If the supposition that at least some European rock was created for religious reasons can be accepted, and so information technology is safe to suppose that rock art is just the most archaeologically visible evidence of prehistoric ritual and belief, and unless stone fine art was the merely and exclusive material expression of the religious life of prehistoric communities, we can assume that there is an entire range of religious textile that has not survived. Some of the Upper Paleolithic portable art could also be connected to religious aspects and be part of the 'material parcel' of prehistoric ritual.

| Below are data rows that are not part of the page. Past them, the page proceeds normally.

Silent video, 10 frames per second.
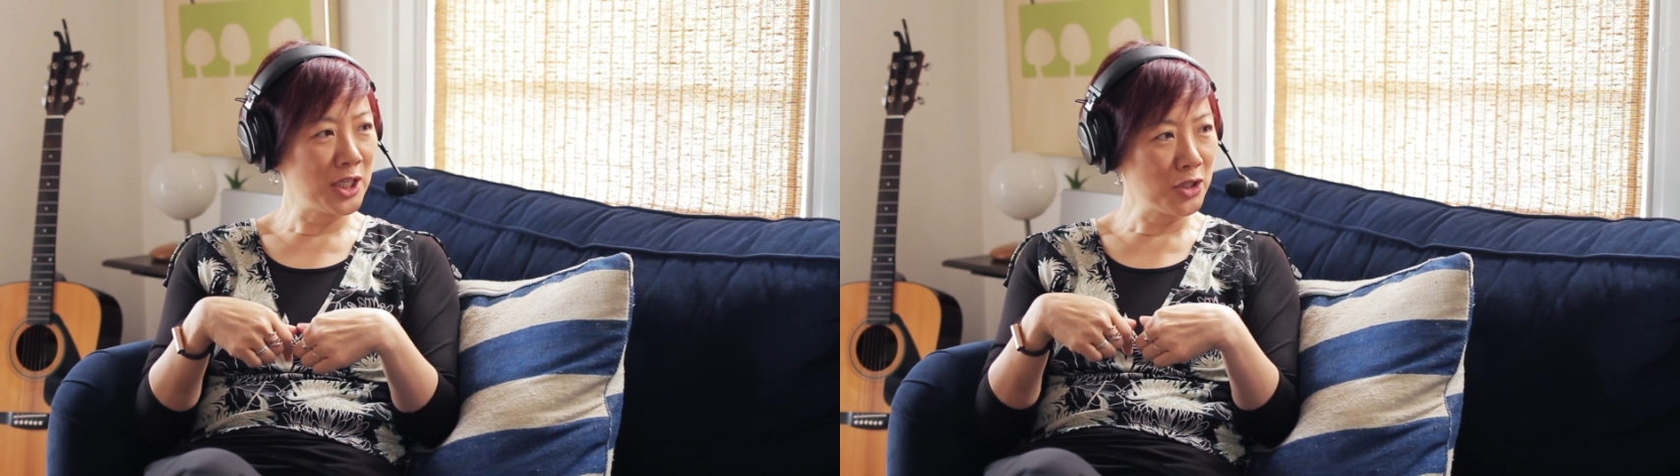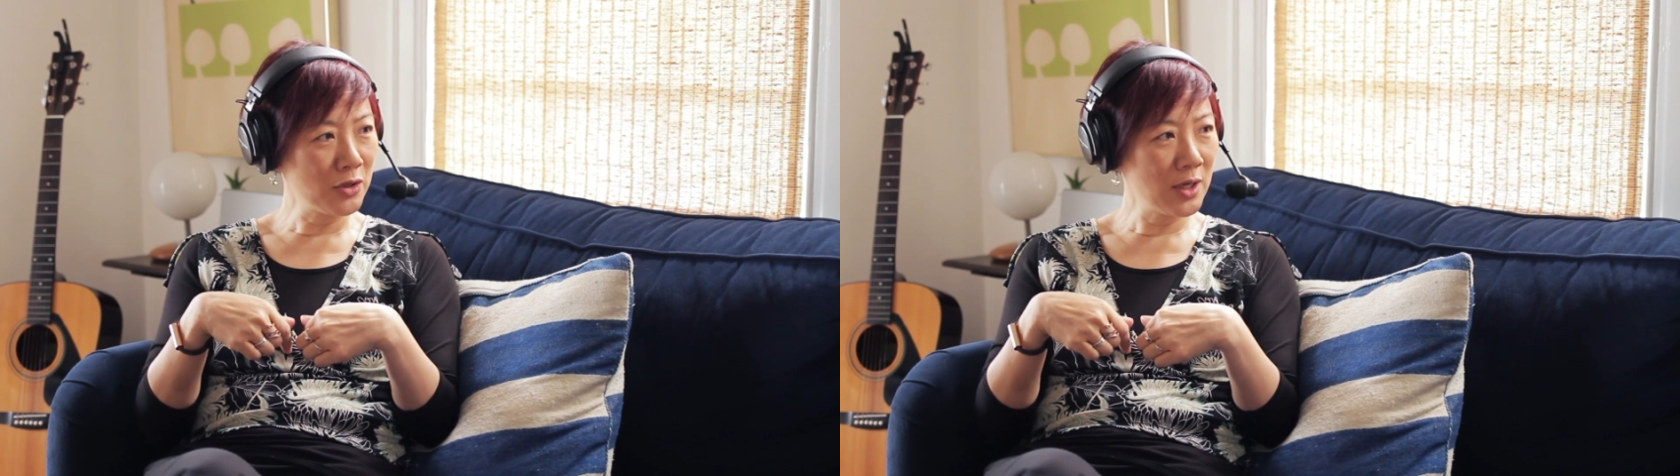
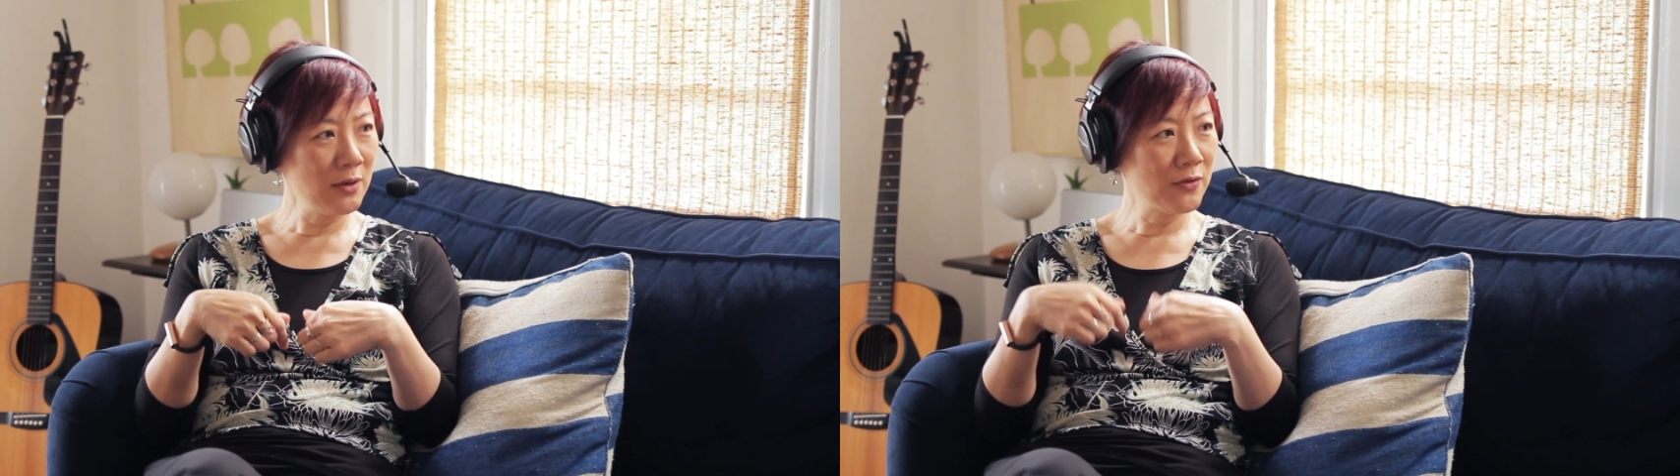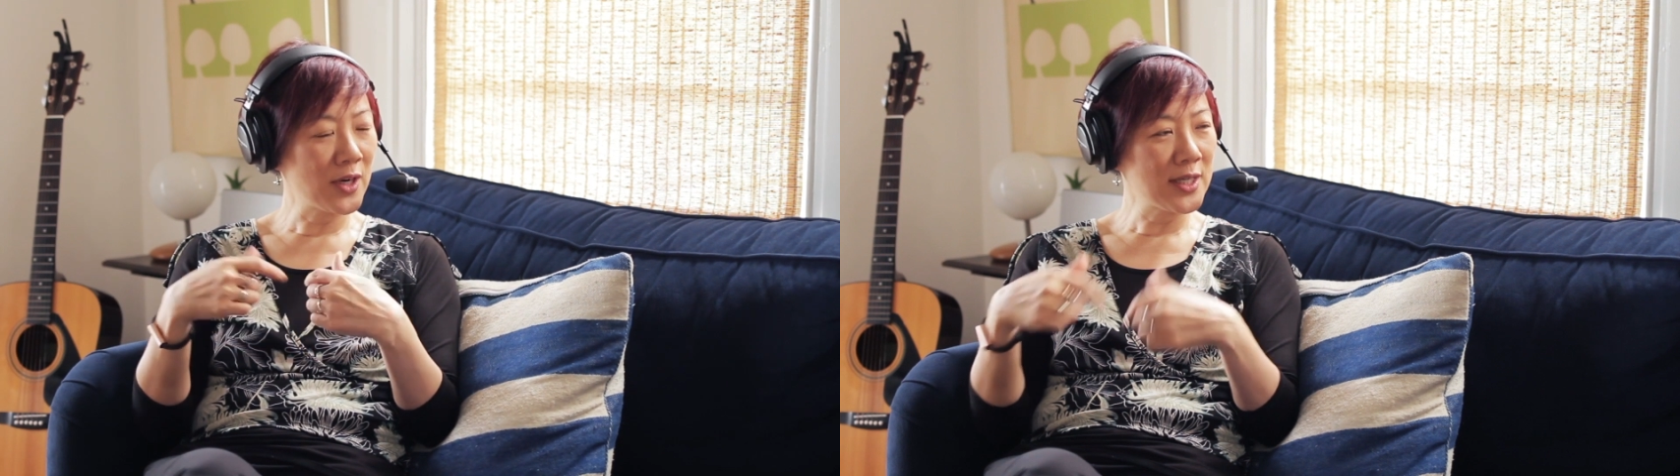
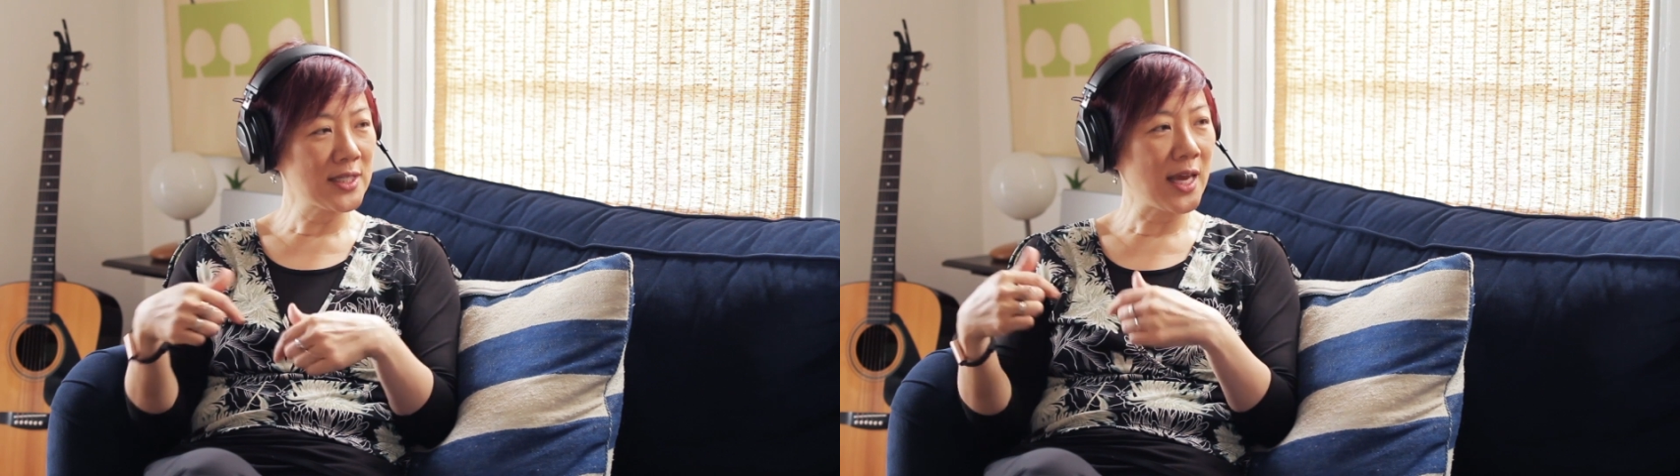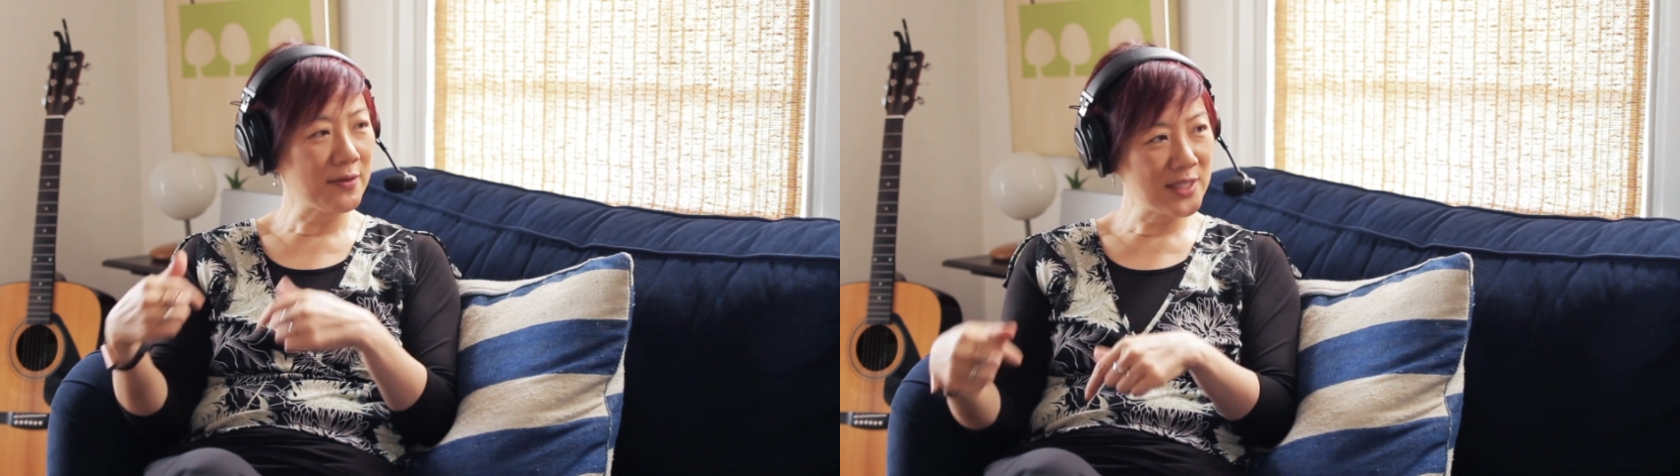injury for us
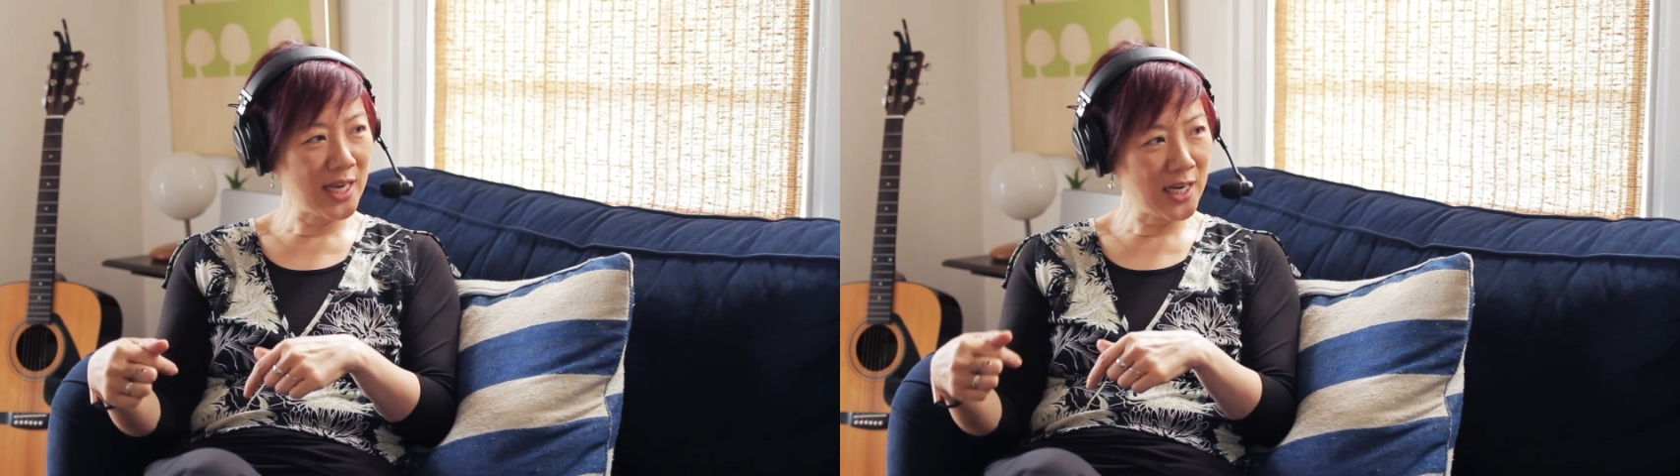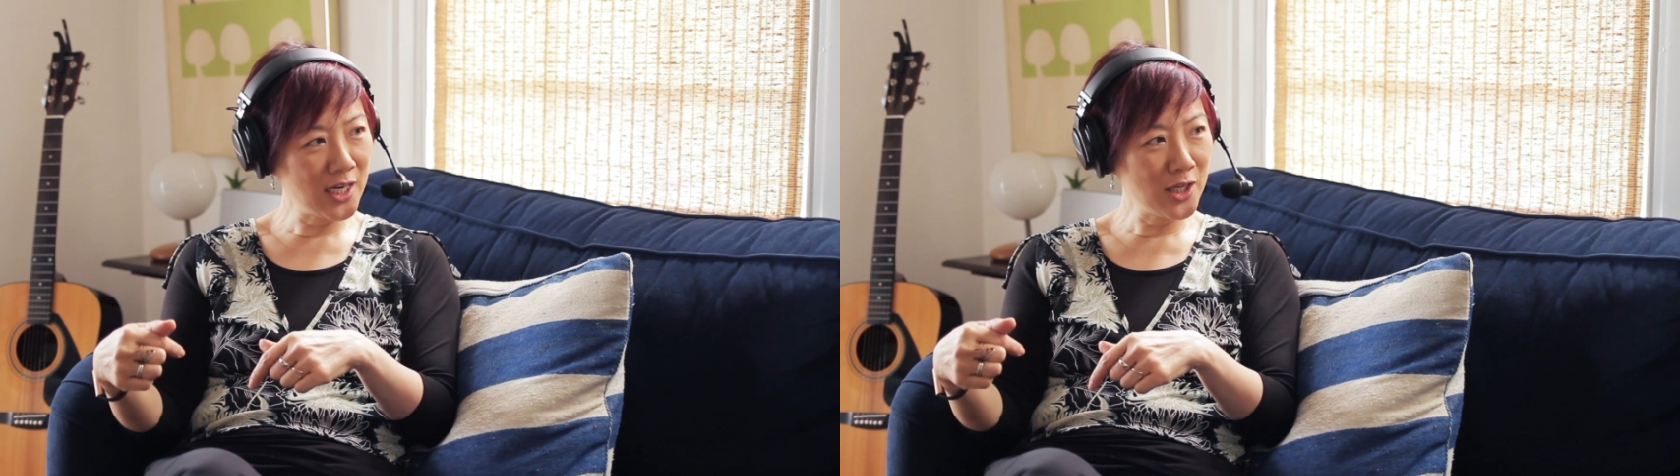to have
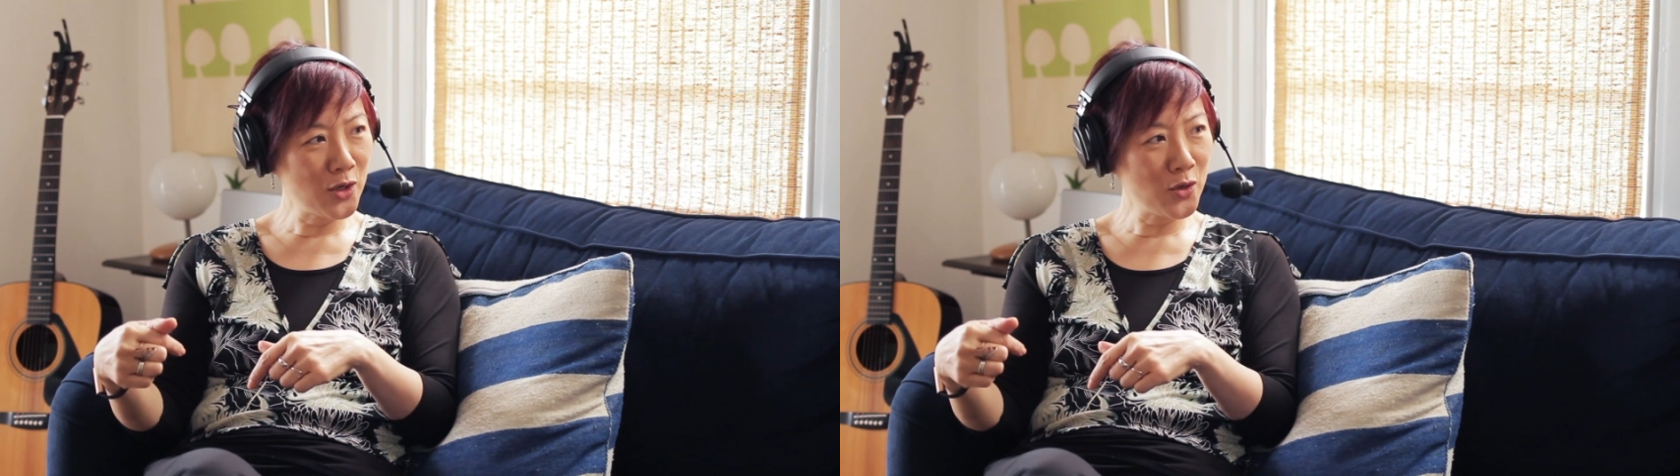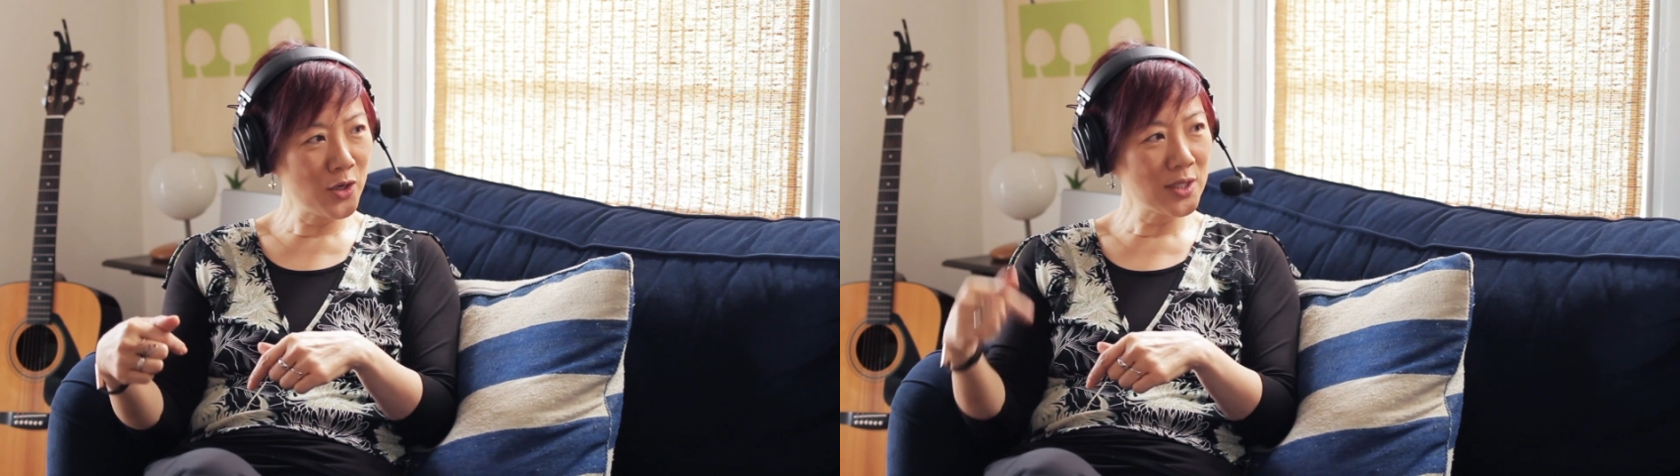standing in
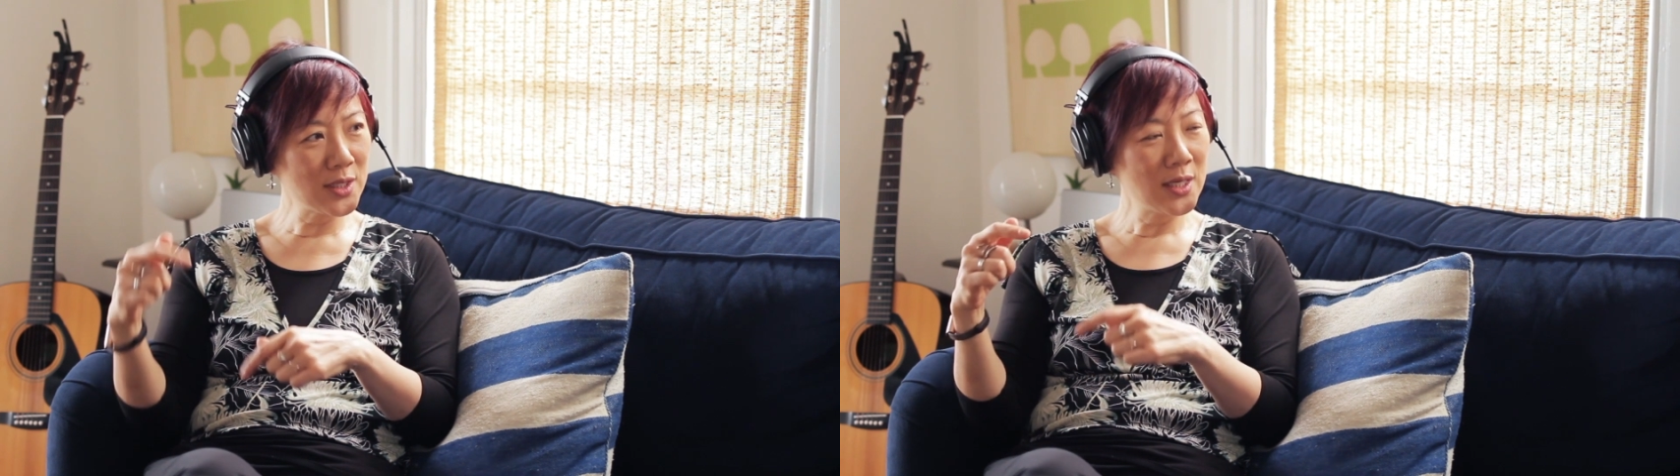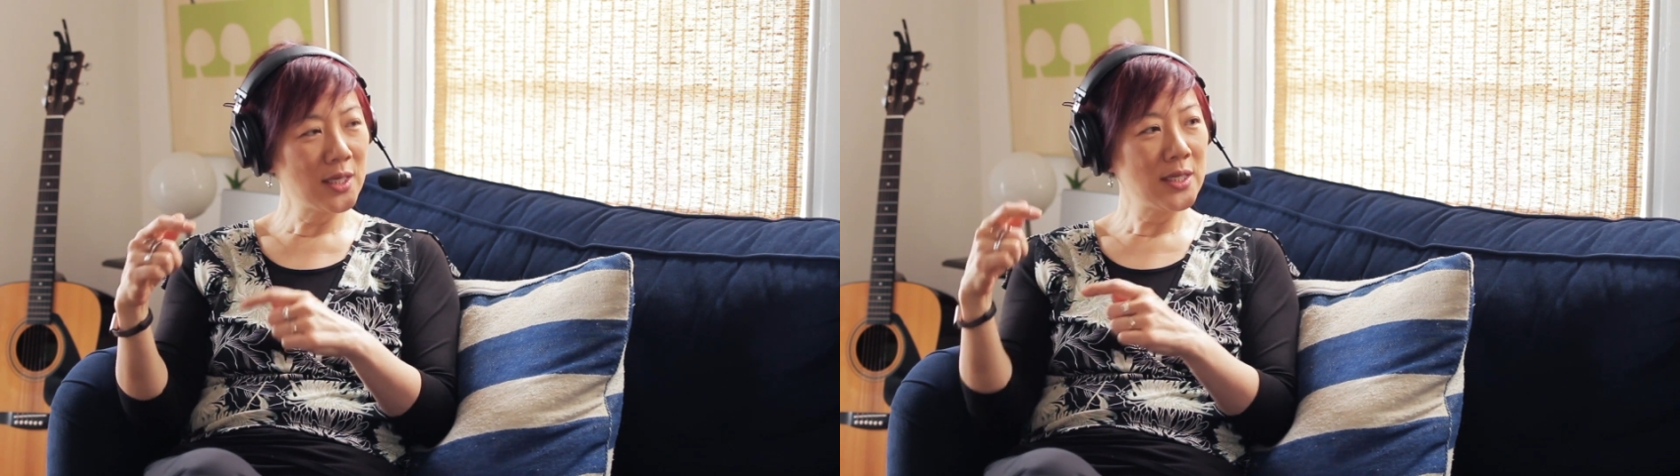the courts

Our noesis about the meaning of Upper Paleolithic stone and portable art should not be considered either correct or incorrect, just fragmentary. The chemical element of doubtfulness, which involves the rejection of any grade of dogmatic or simplistic explanation, is likely to e'er exist present in this subject. This should lead to flexible models complementing each other and the willingness to have that, as more evidence is revealed, arguments will take to be adjusted.
This article has been reviewed for accuracy, reliability and adherence to academic standards prior to publication.